● **Problem requirements**: An exact reproduction of the listing is wanted, with the pictures dropped.

● **Records provided**:
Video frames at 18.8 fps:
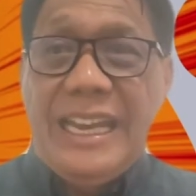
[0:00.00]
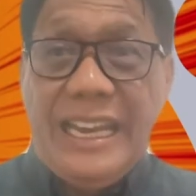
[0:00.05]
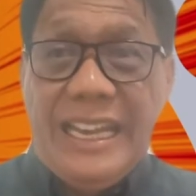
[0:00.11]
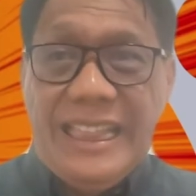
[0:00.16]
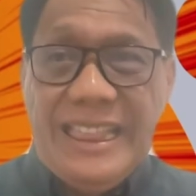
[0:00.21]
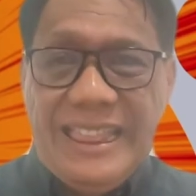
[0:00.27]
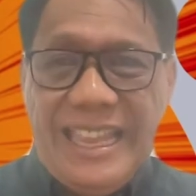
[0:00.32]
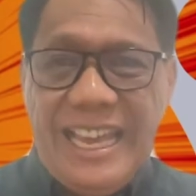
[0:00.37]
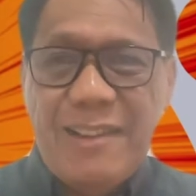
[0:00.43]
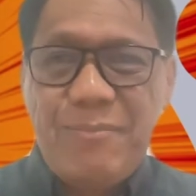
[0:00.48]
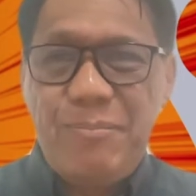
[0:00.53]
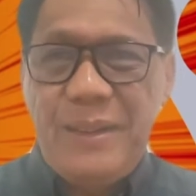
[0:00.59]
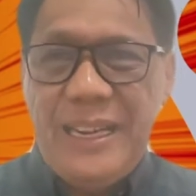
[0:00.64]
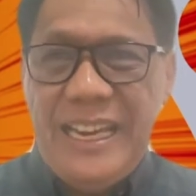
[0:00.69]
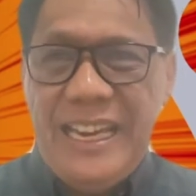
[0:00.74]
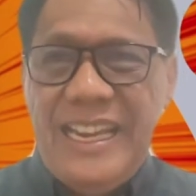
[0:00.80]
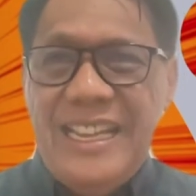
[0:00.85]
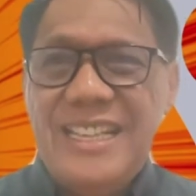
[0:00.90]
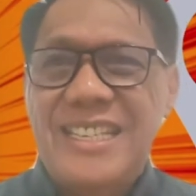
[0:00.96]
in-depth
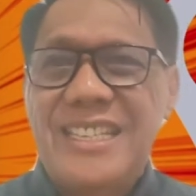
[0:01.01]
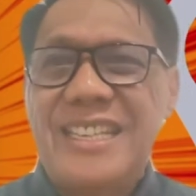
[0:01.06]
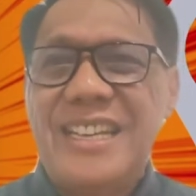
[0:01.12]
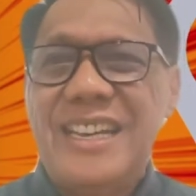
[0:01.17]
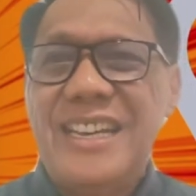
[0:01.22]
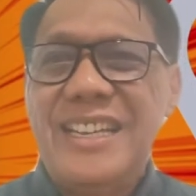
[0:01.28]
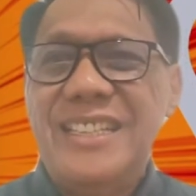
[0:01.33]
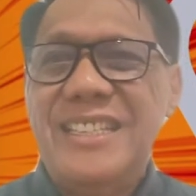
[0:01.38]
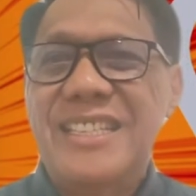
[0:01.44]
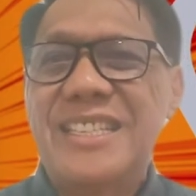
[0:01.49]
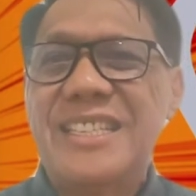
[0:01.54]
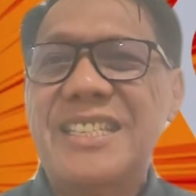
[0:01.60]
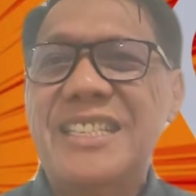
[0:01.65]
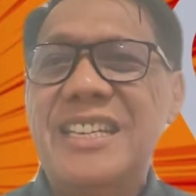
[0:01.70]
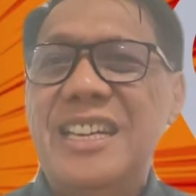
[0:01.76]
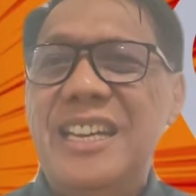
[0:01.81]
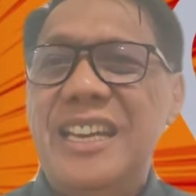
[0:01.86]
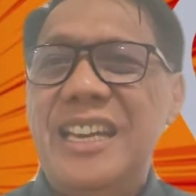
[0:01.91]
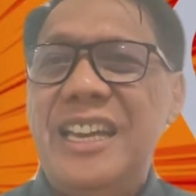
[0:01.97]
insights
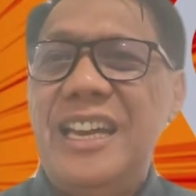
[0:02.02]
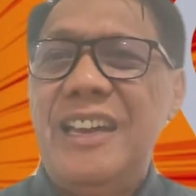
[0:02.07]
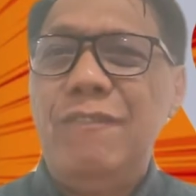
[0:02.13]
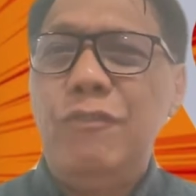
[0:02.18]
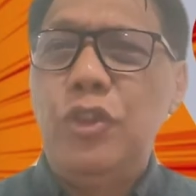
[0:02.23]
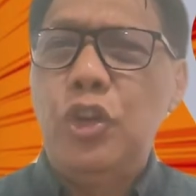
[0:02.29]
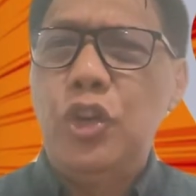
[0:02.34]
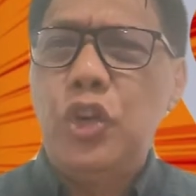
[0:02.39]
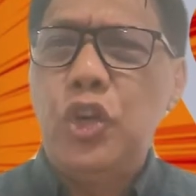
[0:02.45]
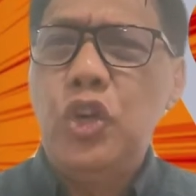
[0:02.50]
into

● **Answer for this exercise**:
Video frames at 18.8 fps:
[0:00.00]
[0:00.05]
[0:00.11]
[0:00.16]
[0:00.21]
[0:00.27]
[0:00.32]
[0:00.37]
[0:00.43]
[0:00.48]
[0:00.53]
[0:00.59]
[0:00.64]
[0:00.69]
[0:00.74]
[0:00.80]
[0:00.85]
[0:00.90]
[0:00.96]
in-depth
[0:01.01]
[0:01.06]
[0:01.12]
[0:01.17]
[0:01.22]
[0:01.28]
[0:01.33]
[0:01.38]
[0:01.44]
[0:01.49]
[0:01.54]
[0:01.60]
[0:01.65]
[0:01.70]
[0:01.76]
[0:01.81]
[0:01.86]
[0:01.91]
[0:01.97]
insights
[0:02.02]
[0:02.07]
[0:02.13]
[0:02.18]
[0:02.23]
[0:02.29]
[0:02.34]
[0:02.39]
[0:02.45]
[0:02.50]
into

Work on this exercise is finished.